Tokar glanced out of his office and said, “Chewing on post again, Barkovets?”
“Nothing of the kind, Comrade Captain,” the orderly protested, turning away.
“Do you think I can’t see? Your ears are moving. The day before yesterday you fell asleep entirely.”
“I wasn’t sleeping, Comrade Captain. I was thinking. But it won’t happen again.”
“Too bad,” Tokar said, and then turned to me: “Come in.”
I entered, reported for duty according to regulation.
“Excellent,” the captain said, tightening his belt. “Here are the documents, you can depart at once. Convey here a zek by the name of Gurin. He’s serving eleven years. Fifth conviction. Code man. Be careful.”
“Just who,” I asked, “needs him in such a hurry? Don’t we have enough of our own recidivists here?”

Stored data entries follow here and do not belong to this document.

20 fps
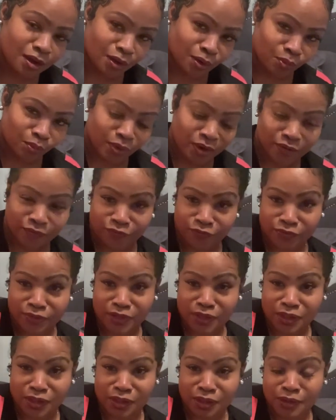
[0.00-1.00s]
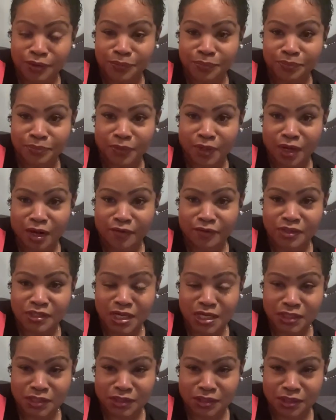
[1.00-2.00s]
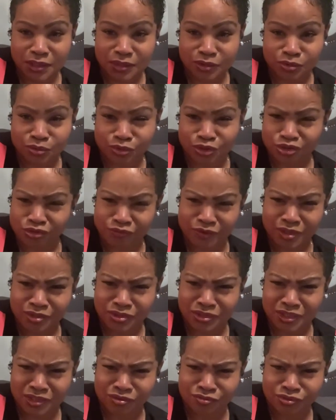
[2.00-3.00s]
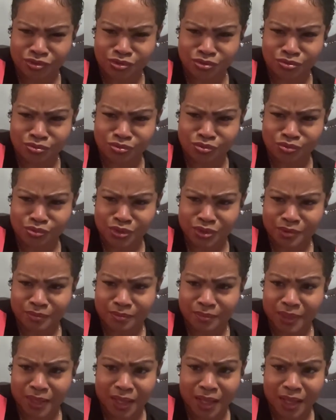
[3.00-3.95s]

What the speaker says: with the iridescent or Swarovski crystals on them.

“We’ve got enough,” Tokar agreed.
“So what’s this all about?”
“I don’t know. The orders are from top command.”
I unfolded the travel papers. Under the heading marked “Designation” was this order: “To convey to the Sixth Subdivision Gurin, Fyodor Yemelyanovich, in the capacity of performer of the role of Lenin.”

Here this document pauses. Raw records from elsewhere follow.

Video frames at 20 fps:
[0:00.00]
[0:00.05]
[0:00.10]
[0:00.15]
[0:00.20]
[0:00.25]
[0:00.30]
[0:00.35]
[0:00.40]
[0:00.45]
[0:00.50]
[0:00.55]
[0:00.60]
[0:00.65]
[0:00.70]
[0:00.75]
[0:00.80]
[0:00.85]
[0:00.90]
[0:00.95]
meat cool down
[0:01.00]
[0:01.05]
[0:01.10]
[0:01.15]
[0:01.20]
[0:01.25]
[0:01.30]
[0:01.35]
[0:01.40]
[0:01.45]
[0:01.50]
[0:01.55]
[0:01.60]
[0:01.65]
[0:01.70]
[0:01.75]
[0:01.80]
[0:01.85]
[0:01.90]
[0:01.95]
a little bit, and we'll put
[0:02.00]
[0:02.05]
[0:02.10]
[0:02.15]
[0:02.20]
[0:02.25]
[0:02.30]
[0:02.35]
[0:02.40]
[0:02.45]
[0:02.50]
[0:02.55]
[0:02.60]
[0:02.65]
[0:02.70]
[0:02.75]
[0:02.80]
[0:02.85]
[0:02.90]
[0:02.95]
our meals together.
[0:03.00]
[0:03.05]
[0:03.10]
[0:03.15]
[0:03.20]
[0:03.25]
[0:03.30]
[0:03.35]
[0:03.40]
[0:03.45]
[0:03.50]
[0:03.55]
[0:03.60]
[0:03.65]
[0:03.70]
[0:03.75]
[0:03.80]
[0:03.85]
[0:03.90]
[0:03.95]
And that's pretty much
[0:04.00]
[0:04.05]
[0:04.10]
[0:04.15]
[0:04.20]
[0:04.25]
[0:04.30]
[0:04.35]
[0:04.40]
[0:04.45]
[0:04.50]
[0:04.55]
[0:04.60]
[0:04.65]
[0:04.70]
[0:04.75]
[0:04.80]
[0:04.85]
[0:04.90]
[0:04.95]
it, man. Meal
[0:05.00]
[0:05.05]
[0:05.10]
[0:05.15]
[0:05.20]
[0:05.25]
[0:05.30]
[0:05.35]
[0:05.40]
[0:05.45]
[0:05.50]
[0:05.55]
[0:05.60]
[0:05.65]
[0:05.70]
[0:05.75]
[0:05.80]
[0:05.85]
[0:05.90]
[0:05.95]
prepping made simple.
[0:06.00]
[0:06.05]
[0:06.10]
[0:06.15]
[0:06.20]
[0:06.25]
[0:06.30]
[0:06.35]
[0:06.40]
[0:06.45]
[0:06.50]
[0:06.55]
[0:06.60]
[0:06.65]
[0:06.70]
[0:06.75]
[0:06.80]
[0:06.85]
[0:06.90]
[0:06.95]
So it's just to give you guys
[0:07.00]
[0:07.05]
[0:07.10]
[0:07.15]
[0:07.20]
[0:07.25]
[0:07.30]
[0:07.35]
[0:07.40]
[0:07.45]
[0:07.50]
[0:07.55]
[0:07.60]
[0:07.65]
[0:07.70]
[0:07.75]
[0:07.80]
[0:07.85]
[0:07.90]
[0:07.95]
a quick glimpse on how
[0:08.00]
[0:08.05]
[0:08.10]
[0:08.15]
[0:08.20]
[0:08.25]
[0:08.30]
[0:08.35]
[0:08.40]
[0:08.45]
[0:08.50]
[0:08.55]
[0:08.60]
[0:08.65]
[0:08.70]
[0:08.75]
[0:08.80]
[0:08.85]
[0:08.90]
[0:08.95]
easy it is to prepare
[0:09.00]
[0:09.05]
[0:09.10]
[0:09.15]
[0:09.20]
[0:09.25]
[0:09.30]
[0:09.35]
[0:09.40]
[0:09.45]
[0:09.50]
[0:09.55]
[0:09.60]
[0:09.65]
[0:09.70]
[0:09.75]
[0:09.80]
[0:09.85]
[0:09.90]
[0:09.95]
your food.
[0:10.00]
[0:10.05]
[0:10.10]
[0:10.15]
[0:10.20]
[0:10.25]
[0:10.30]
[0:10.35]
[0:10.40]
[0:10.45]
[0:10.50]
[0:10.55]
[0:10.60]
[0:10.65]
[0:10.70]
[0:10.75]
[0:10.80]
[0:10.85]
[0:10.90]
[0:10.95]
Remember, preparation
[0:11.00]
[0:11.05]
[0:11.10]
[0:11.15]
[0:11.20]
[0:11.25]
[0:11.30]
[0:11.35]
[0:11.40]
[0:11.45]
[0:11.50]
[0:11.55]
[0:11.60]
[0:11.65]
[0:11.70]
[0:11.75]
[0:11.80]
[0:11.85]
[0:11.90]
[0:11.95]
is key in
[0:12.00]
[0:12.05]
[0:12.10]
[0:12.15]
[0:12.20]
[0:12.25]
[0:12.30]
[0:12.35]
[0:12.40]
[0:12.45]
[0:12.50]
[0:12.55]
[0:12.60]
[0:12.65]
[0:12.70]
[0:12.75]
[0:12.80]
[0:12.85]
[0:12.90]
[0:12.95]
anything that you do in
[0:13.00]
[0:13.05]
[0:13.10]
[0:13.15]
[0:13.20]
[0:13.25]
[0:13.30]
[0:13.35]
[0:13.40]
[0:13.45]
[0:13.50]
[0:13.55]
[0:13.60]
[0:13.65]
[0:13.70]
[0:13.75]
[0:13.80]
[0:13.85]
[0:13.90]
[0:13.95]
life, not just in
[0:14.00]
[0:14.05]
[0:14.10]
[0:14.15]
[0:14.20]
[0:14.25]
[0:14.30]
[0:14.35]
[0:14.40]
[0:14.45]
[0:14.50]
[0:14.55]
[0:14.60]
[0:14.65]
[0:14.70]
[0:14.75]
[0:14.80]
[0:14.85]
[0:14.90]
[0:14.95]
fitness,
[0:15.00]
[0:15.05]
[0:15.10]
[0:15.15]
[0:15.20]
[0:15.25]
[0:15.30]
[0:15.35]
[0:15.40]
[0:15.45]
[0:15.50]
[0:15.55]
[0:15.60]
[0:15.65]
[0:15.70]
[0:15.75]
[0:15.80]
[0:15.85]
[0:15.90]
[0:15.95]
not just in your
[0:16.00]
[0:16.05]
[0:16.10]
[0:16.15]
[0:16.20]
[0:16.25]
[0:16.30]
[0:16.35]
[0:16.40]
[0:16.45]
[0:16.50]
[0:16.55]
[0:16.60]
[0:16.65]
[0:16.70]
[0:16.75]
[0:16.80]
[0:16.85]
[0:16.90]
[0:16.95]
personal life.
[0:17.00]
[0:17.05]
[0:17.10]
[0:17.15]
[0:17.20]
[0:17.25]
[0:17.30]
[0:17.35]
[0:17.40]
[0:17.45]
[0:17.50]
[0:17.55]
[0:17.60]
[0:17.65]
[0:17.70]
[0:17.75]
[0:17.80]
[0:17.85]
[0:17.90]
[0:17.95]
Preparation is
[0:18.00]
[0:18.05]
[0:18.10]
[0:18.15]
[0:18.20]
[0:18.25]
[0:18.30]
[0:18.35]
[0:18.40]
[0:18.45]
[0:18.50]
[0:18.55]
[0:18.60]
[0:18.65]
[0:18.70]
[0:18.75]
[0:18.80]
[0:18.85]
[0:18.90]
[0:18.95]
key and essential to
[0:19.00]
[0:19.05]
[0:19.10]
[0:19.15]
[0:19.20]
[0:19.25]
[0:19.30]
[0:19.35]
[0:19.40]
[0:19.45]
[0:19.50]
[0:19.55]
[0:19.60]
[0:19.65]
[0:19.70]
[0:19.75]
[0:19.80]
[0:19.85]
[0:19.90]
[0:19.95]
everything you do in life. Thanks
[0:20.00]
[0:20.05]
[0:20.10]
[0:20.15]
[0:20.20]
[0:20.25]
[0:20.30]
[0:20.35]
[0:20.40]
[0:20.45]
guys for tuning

I asked, “What does this mean?”
“I haven’t the slightest idea. Better ask the Political Instructor. Most likely they’re staging a theatrical production for the sixtieth anniversary of Soviet power. So they’re inviting a guest actor. Maybe he’s got talent, or the appropriate mug… I don’t know. For now, deliver him here, and then we’ll find out what it’s all about. If anything happens, use your weapon. Godspeed.”
I took the papers, saluted, and withdrew.
We neared Ropcha close to midnight. The settlement seemed dead. The darkness muffled the dogs’ barking.
The logging-truck driver who had given me a ride asked, “Where did they send you in the middle of the night? You should have gone in the morning.”
I had to explain. “This way I’ll be returning in daylight. Otherwise I’d be coming back at night. What’s more, in the company of a dangerous recidivist.”
“Could be worse,” the driver said. “We’ve got dispatchers in logging who are scarier than the zeks.”
“It happens,” I said. We said goodbye.
I woke the orderly in the checkpoint cabin, showed him my papers and asked where I could spend the night. The orderly had to think about it.
“It’s noisy in the barracks. The convoy brigades get back in the middle of the night. If you take someone’s bunk, they might swing their belts. And in the kennels the dogs bark.”
“Dogs – that’s better.”
“You can stay here with me. All the comforts. You can cover yourself with a sheepskin jacket. The next shift comes in at seven.”
I lay down, put a tin can near the trestle bed, and lit a cigarette.
The main thing is not to think about home, to concentrate on some urgent daily problem. Here, for instance: I’m running out of cigarettes and the orderly, it seems, doesn’t smoke.
I asked, “You don’t smoke, or what?”
“If you offer me one, I’ll smoke.”
Still no better.
The orderly tried to start a conversation with me. “Is it true that your soldiers in the Sixth poke she-goats?”
“I don’t know. Doubtful. The zeks, now, they indulge.”
“In my opinion, it’s better in a fist.”
“Matter of taste.”
“Well, all right,” the orderly said, taking pity on me, “sleep. It’s quiet here.”